Work instruction:
Please repeat exactly the lines from the one containing "(10.67 s to 11.73 s)" through the last line of the records below, leaving out any pictures.

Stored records
□ □ □

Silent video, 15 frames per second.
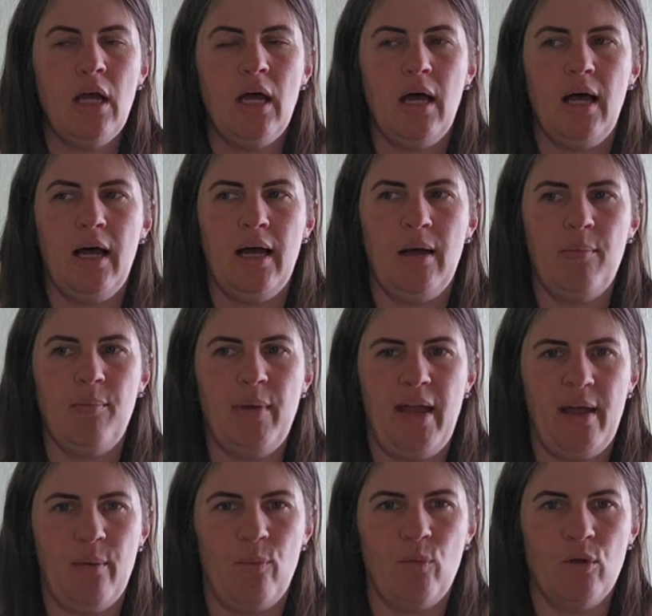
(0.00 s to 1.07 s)

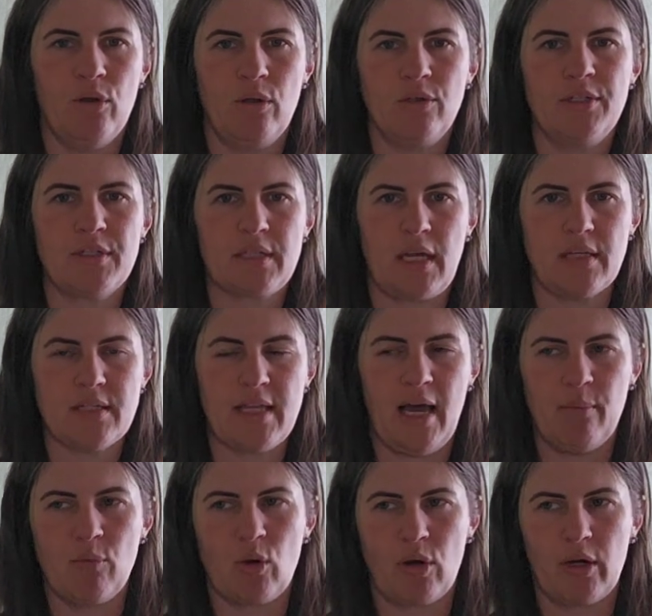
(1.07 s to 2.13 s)
And we'll discuss
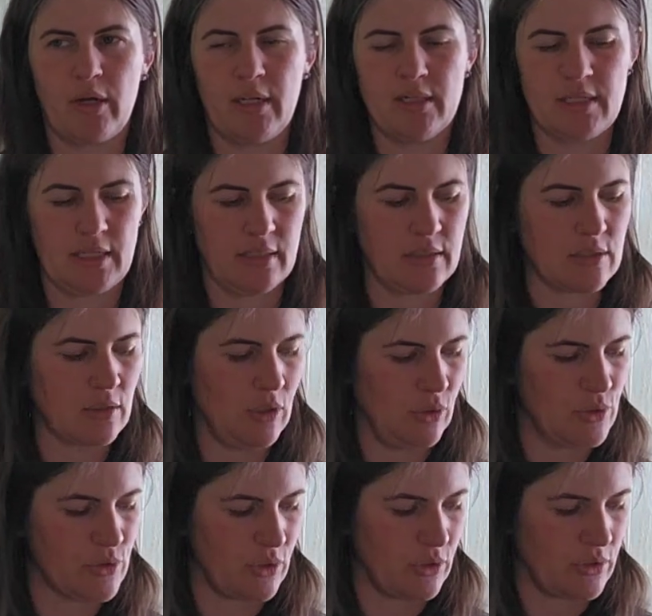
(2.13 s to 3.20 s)
that more as it gets
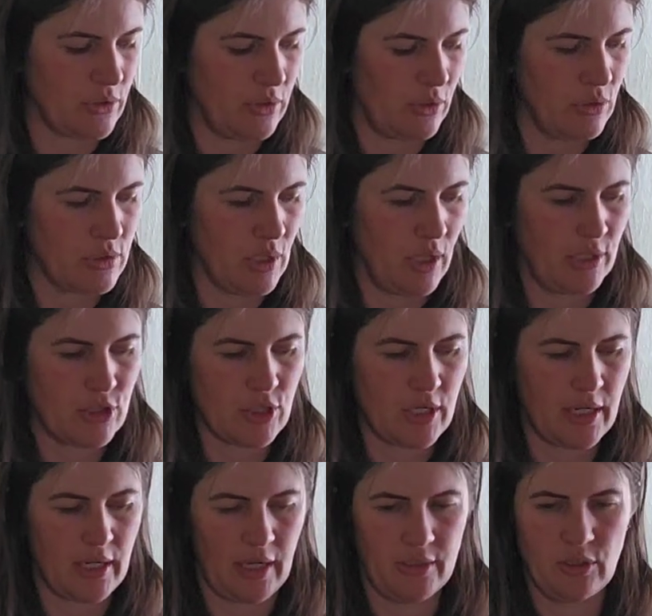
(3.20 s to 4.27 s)
closer to those
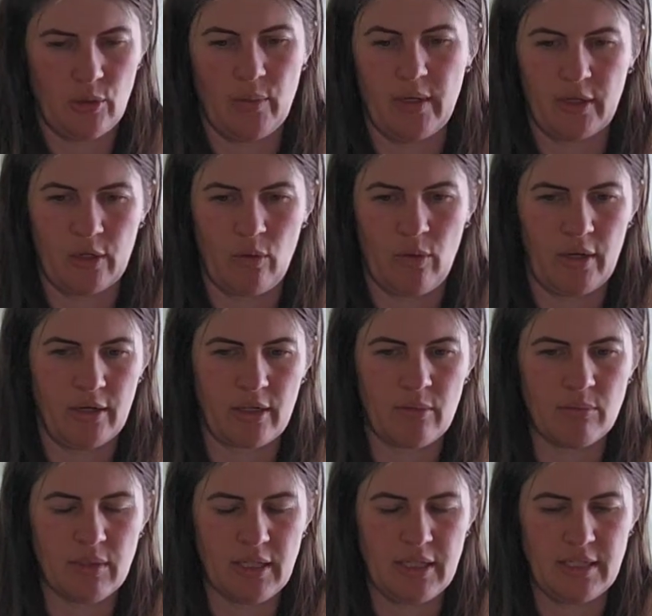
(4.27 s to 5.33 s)
launching. I don't want to go on a
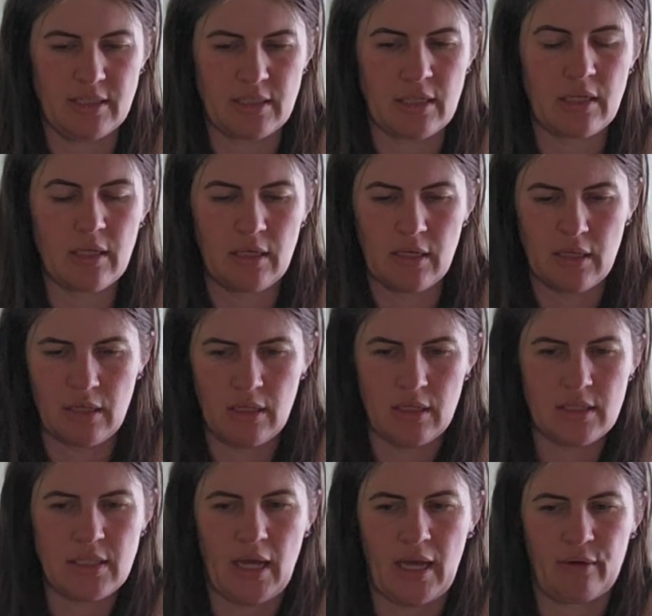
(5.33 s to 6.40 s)
complete
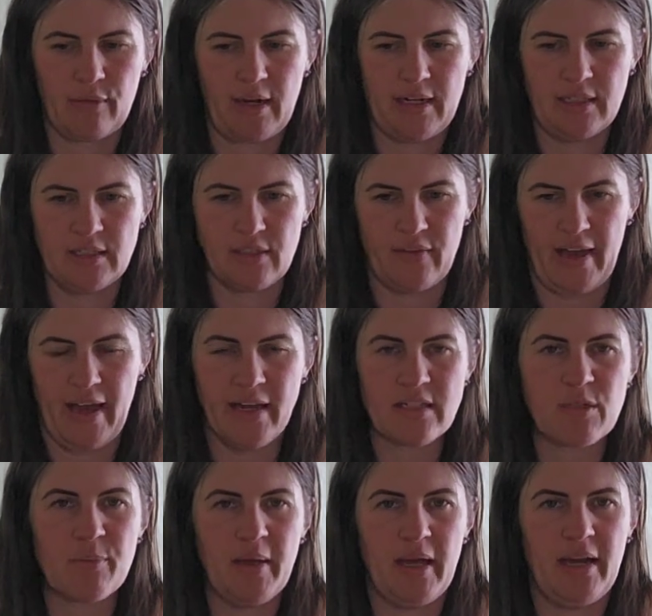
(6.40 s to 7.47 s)
tirade into that,
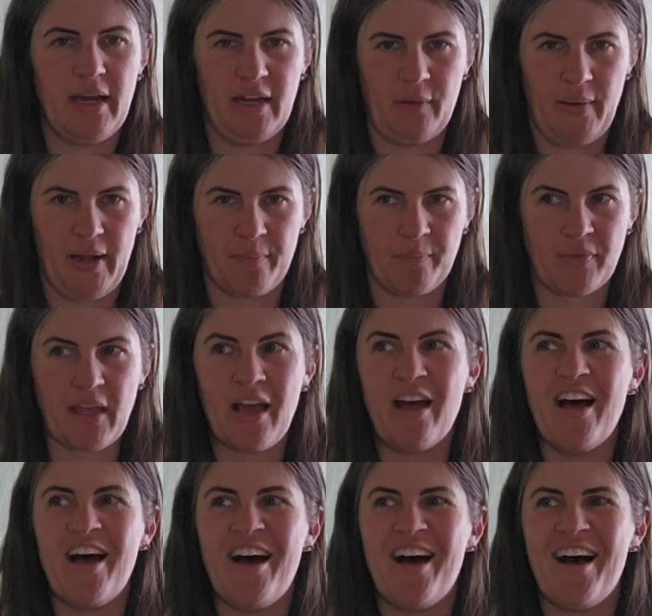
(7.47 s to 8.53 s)
but anyway,
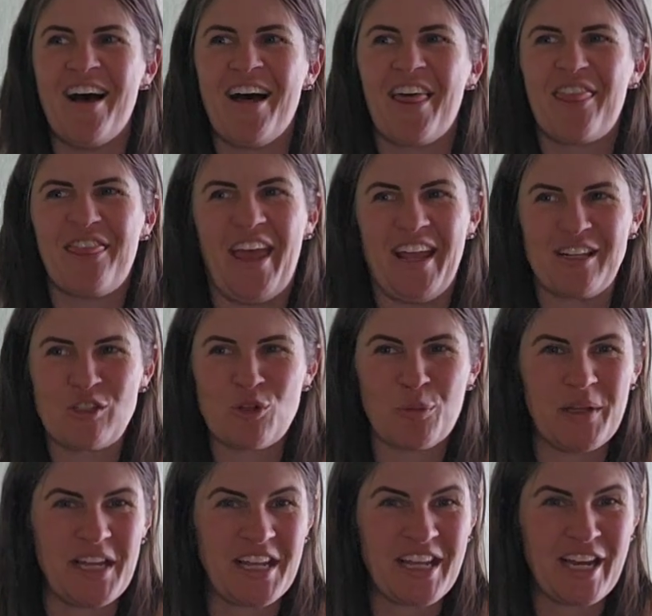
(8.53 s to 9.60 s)
thanks for
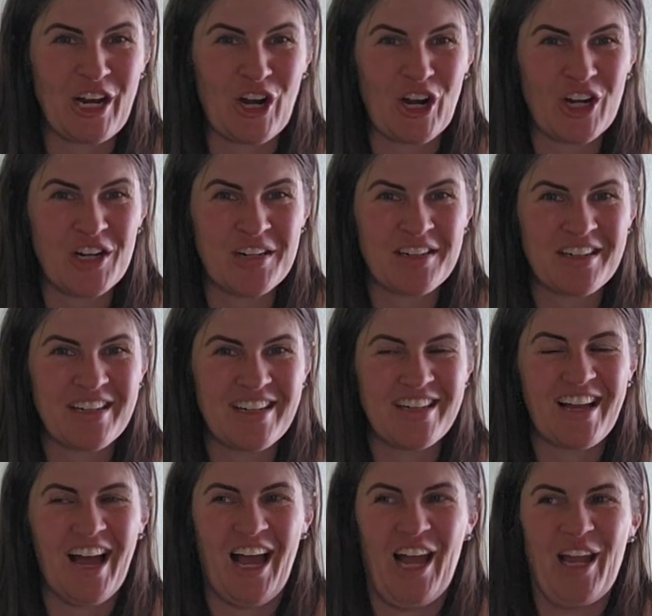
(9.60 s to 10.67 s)
being here.
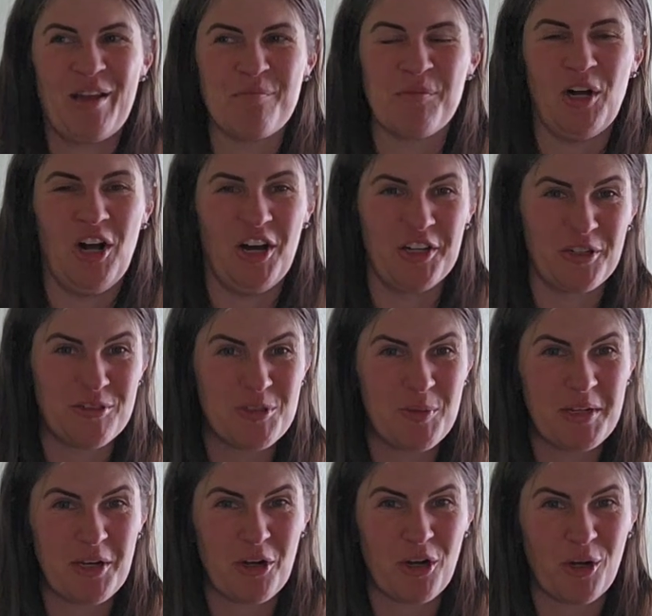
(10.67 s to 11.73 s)
I'm honored to be
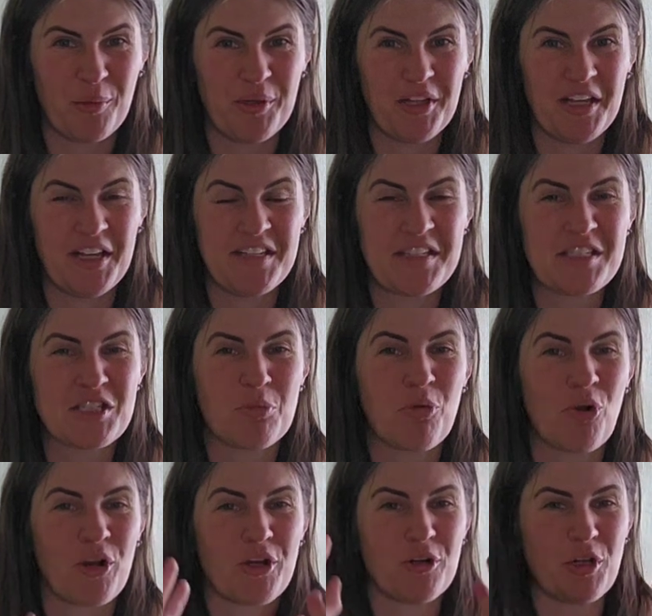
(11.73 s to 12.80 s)
your herbalist.
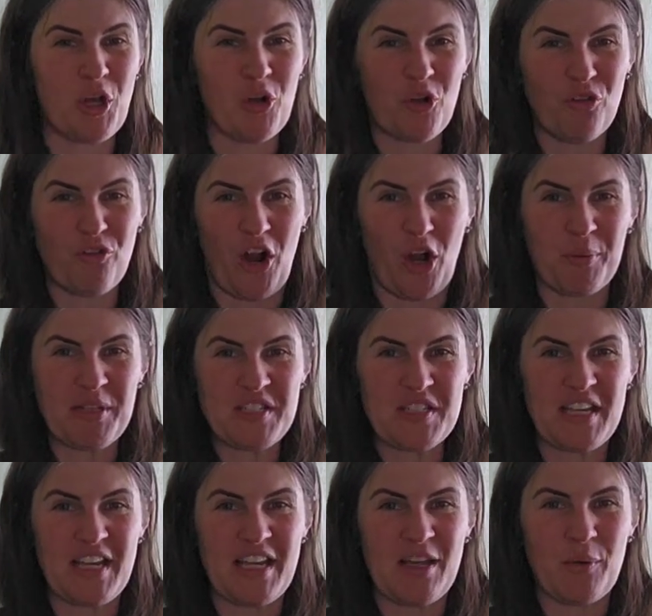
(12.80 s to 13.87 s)
Support your local
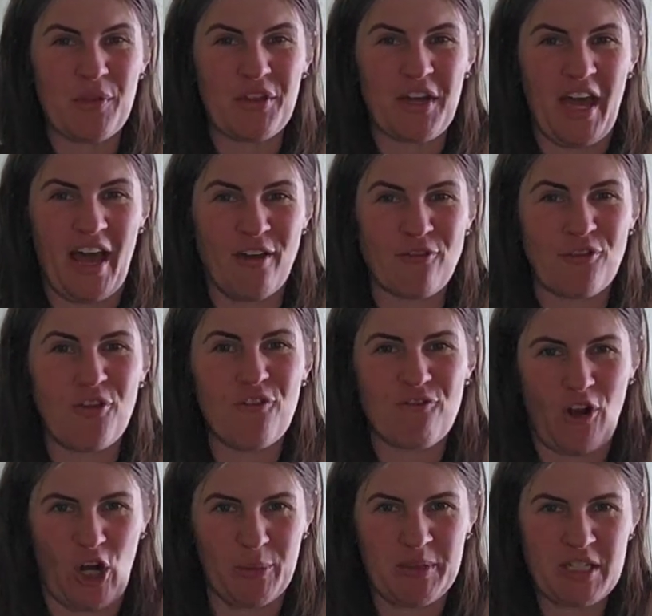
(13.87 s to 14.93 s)
pharmacy with an F,
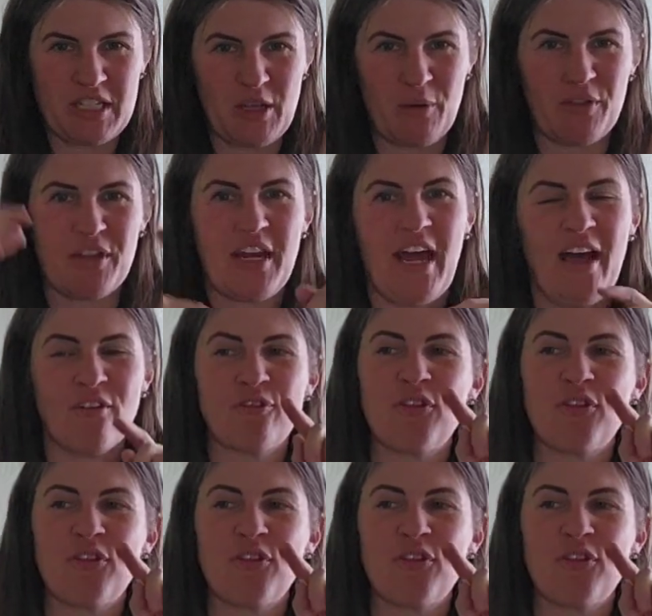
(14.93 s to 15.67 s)
pharmacy with an F.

□ □ □

Output for this exercise:
(10.67 s to 11.73 s)
I'm honored to be
(11.73 s to 12.80 s)
your herbalist.
(12.80 s to 13.87 s)
Support your local
(13.87 s to 14.93 s)
pharmacy with an F,
(14.93 s to 15.67 s)
pharmacy with an F.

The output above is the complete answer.